Question

sin2x(cot x + 1)2= cos2x(tanx +1)2

Answer 1

Do we have to prove left side = right side?

Answer 2

yeah its a trig identity

Answer 3

\[\Large \sin2x(\cot x + 1)^2= \cos2x(tanx +1)2 \]Like this?

Answer 4

no, \[\sin^2x(cotx+1)^2=\cos^2x(tanx+1)^2\]

Answer 5

@slaaibak

Answer 6

Lets start with the LHS:

\[\sin^2x ({\cos x \over \sin x} + 1)^2 = \sin^2 x ( {\cos^2x \over \sin^2 x} + 2 {\cos x \over \sin x} + 1 ) = \cos^2x + 2 \sin x \cos x + \sin^2 x\]

now factor out a cos^2 x

\[\cos^2 x(1 + 2{\sin x \over \cos x} + {\sin^2 x \over \cos ^2 x}) = \cos^2x( 1+ {\sin x \over \cos x})^2 = \cos^2 x(1 + \tan x)^2\]

Answer 7

ok thanks i get it now, can you help me on this question too;

\[\frac{ 1+cosx }{ sinx }=\cot \frac{ x}{ 2 }\]

Answer 8

Lets start with the RHS, looks easier:

\[\cot {x \over 2} = {\cos {x \over 2} \over \sin {x \over 2}}\]

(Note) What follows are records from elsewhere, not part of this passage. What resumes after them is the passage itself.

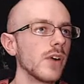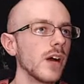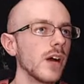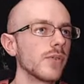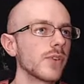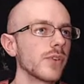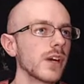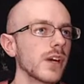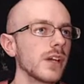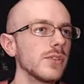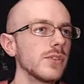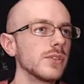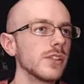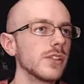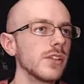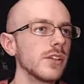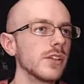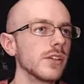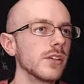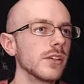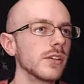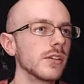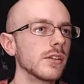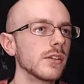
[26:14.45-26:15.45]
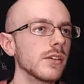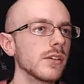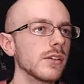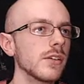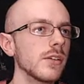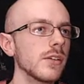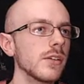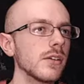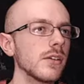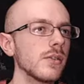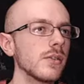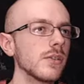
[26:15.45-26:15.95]
I forgot he was here.
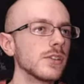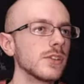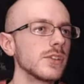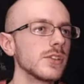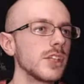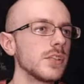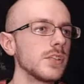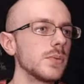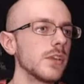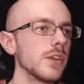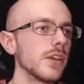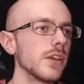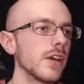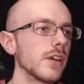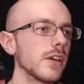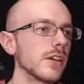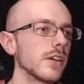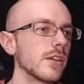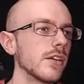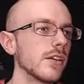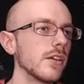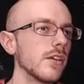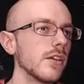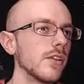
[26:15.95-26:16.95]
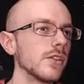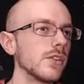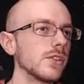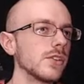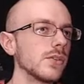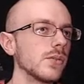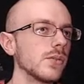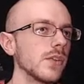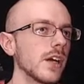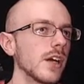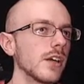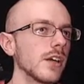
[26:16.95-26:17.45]
What's his H P like?
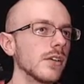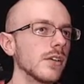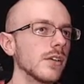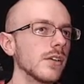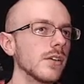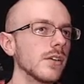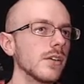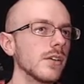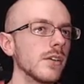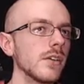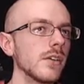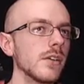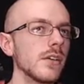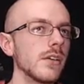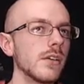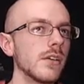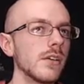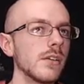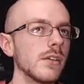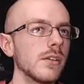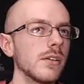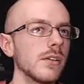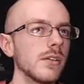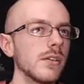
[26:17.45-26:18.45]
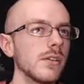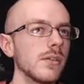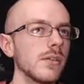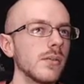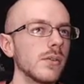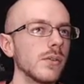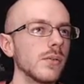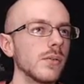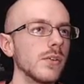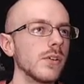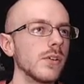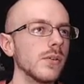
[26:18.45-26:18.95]
two oh nine.
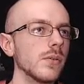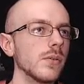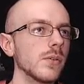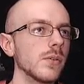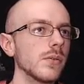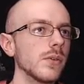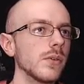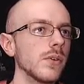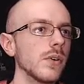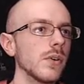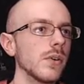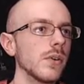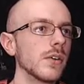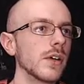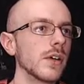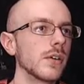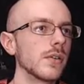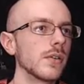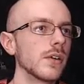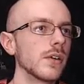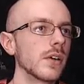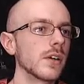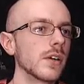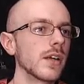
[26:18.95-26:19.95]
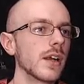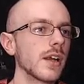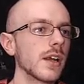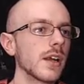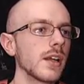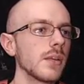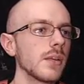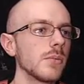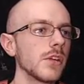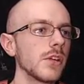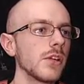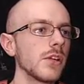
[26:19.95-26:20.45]
What do we do? What do we do? Hold on, hold on. Can I
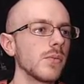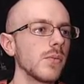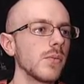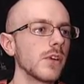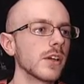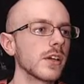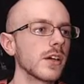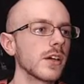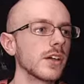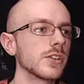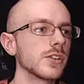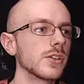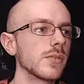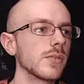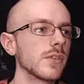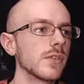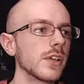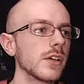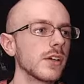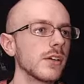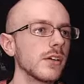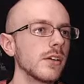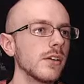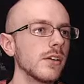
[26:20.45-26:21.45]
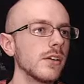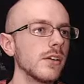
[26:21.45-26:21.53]
get anybody one cost over there?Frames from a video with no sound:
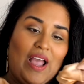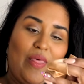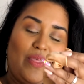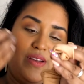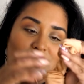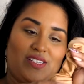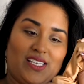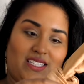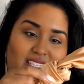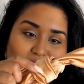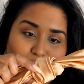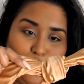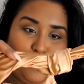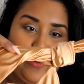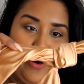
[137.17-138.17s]
and there's like
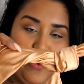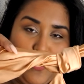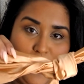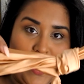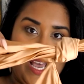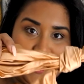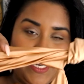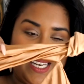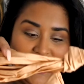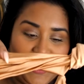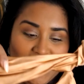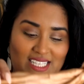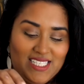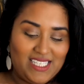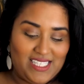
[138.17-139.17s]
this bow
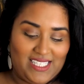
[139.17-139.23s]
knot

but \[\cos x = 2\cos^2 {x \over 2} - 1 \rightarrow {{\cos x + 1 \over 2}} = \cos^2{x \over 2}\]

and \[\sin x = 2\cos{x \over 2} \sin{x \over 2} \rightarrow \sin{x \over 2} = {\sin x \over 2\cos{x \over 2}}\]

\[\cot {x \over 2} = {\cos {x \over 2} \over \sin {x \over 2}} = {2\cos ^2 {x \over 2} \over \sin x}\]

now replace cos^2 (x/2) with the thing I gave above